In [1]:
import os
import pandas as pd
from sklearn.feature_extraction.text import TfidfVectorizer
from sklearn.naive_bayes import MultinomialNB
from sklearn.pipeline import Pipeline
import pickle

In [3]:
def load_enron_data(path):
    """Load Enron email data from path into a file."""
    for filename in os.listdir(path):
        row = {
            'filename': filename,
            'content': open(os.path.join(path, filename), 'r', encoding='latin1').read()
        }
        yield row

In [4]:
spam_df = pd.DataFrame(load_enron_data('data/enron1/spam/'))
spam_df['is_spam'] = True

In [5]:
ham_df = pd.DataFrame(load_enron_data('data/enron1/ham'))
ham_df['is_spam'] = False

In [6]:
email_df = pd.concat([spam_df, ham_df], axis=0)

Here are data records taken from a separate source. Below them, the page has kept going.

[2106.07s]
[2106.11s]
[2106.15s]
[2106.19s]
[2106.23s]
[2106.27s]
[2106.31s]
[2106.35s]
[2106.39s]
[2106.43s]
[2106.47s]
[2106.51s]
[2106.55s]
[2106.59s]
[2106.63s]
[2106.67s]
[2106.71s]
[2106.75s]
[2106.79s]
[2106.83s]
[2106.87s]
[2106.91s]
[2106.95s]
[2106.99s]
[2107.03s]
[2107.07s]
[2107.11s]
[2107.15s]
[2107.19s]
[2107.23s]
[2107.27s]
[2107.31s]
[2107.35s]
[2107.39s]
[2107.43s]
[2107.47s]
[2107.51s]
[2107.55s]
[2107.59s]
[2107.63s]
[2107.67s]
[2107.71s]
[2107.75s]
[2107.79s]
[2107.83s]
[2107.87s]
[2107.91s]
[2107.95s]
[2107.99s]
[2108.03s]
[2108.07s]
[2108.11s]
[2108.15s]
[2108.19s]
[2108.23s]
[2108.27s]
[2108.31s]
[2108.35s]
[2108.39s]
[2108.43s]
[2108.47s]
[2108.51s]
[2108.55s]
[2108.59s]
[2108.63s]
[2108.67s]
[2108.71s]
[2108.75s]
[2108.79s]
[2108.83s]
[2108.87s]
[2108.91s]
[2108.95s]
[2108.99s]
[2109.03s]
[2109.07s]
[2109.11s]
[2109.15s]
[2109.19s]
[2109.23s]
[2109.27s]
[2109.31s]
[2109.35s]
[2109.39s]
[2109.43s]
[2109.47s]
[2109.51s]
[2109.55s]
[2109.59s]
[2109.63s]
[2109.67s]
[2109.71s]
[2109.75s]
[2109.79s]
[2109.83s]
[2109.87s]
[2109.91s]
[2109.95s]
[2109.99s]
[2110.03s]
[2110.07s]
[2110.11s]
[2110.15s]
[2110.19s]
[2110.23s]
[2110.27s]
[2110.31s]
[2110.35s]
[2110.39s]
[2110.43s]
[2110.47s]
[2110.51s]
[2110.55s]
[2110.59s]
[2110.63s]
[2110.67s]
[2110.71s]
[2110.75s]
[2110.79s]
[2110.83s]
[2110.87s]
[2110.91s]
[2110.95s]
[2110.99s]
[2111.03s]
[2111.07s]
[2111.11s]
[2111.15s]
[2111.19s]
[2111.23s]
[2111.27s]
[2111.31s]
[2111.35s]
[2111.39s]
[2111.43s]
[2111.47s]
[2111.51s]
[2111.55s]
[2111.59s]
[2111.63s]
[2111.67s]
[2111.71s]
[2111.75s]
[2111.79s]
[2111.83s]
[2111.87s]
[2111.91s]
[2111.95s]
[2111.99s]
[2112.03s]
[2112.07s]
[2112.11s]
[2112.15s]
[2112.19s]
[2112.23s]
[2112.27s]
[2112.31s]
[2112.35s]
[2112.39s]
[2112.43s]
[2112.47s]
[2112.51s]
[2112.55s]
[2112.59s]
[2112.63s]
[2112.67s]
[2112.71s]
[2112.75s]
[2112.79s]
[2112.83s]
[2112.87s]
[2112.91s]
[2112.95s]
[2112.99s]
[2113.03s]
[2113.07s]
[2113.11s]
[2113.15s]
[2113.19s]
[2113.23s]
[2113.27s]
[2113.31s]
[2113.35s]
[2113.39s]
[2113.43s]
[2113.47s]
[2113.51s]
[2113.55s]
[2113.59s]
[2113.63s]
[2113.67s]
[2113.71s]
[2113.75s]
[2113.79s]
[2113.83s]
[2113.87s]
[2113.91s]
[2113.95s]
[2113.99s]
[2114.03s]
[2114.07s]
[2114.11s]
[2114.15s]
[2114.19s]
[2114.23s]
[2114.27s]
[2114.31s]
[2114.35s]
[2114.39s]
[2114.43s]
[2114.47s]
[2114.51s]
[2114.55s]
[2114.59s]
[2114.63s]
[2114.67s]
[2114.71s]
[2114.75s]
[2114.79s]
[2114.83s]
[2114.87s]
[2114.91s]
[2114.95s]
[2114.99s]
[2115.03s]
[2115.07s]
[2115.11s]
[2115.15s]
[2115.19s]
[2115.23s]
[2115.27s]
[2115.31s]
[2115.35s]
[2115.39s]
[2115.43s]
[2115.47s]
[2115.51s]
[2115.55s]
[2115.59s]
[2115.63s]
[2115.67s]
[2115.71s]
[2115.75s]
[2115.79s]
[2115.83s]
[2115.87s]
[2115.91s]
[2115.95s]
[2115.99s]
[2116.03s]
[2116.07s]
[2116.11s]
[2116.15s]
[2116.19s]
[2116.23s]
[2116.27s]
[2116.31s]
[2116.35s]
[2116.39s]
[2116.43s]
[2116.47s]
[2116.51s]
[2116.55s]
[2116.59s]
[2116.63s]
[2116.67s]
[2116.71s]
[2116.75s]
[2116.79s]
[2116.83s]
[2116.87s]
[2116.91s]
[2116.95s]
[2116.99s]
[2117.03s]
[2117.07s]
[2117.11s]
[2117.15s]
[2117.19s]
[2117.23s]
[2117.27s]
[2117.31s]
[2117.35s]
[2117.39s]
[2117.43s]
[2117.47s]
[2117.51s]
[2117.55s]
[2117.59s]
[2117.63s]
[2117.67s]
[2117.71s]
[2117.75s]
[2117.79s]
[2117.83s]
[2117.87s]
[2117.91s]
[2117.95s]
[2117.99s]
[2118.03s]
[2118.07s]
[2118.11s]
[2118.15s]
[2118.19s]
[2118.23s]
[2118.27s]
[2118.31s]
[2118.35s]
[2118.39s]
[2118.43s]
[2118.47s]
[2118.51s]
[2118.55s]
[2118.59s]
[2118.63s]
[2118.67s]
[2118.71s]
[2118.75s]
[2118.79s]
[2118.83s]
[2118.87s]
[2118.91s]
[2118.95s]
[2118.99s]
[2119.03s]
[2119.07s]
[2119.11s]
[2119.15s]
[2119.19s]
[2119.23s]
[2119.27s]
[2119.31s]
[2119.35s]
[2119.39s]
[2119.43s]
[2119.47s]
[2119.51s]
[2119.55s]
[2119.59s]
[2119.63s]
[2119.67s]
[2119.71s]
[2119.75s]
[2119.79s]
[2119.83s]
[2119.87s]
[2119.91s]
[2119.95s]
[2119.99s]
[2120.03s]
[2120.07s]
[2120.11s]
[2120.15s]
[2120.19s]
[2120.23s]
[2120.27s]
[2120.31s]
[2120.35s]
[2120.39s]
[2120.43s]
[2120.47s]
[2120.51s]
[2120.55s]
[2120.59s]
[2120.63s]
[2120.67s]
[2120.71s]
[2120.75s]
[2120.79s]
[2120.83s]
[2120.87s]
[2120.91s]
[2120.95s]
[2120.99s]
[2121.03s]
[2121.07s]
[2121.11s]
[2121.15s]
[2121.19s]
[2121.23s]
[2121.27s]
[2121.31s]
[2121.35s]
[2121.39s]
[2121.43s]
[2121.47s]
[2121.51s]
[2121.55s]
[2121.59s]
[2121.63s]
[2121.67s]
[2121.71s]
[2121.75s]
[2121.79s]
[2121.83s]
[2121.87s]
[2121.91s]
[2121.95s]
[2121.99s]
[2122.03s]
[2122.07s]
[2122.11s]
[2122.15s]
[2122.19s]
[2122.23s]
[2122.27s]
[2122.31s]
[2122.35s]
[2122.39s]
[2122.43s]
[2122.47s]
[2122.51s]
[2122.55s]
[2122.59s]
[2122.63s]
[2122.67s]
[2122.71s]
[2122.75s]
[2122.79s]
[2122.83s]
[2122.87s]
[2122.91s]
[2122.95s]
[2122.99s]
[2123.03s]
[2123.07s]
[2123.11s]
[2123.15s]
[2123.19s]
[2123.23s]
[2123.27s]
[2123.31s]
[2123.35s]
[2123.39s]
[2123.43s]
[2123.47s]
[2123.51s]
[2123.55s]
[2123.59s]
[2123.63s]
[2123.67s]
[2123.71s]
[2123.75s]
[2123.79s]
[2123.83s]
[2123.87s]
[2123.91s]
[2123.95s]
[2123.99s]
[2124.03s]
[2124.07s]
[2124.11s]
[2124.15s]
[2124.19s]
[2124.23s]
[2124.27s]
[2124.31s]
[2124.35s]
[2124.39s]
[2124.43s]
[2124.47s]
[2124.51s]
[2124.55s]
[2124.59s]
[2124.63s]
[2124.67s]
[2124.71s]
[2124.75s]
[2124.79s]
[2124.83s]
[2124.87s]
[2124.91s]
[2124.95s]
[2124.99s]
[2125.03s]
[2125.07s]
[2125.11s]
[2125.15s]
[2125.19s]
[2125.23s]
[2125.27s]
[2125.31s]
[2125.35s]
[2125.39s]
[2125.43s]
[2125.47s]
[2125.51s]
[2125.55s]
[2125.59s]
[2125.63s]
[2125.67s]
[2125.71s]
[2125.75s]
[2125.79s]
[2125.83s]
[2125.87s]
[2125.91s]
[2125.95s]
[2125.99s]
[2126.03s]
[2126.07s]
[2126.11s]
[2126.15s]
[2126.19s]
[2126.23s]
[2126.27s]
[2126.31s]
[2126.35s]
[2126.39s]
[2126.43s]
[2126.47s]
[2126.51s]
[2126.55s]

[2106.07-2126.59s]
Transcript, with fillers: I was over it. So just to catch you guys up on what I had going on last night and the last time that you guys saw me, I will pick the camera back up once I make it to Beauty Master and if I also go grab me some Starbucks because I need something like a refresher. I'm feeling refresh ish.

Pipeline of data: taking a Python object, saving as a pickle, then can be used elsewhere (websites, etc.)
Pipeline class from sklearn can train model on data and can make predictions on new data. Pickle contains whatever the model learns and uses that (pickling can be done on many differrent Python objects). Pipelines can not be fully built on accuracy, as that metric does not really focus on the business case be able to function in the real world. 

In [7]:
vec = TfidfVectorizer(stop_words='english')
model = MultinomialNB()

pipeline = Pipeline([
    ('vectorizer', TfidfVectorizer(stop_words='english')),
    ('model', MultinomialNB())
])

pipeline.fit(email_df['content'], email_df['is_spam'])

Pipeline(memory=None,
     steps=[('vectorizer', TfidfVectorizer(analyzer='word', binary=False, decode_error='strict',
        dtype=<class 'numpy.float64'>, encoding='utf-8', input='content',
        lowercase=True, max_df=1.0, max_features=None, min_df=1,
        ngram_range=(1, 1), norm='l2', preprocessor=None, smooth_idf=...e,
        vocabulary=None)), ('model', MultinomialNB(alpha=1.0, class_prior=None, fit_prior=True))])

In [8]:
pipeline.predict_proba([
    'cheap viagra',         # Spam
    'meeting lunch energy'  # Not spam
    ])

array([[0.05751643, 0.94248357],
       [0.97106817, 0.02893183]])

In [9]:
with open('spam_model.pkl', 'wb') as f:
    pickle.dump(pipeline, f)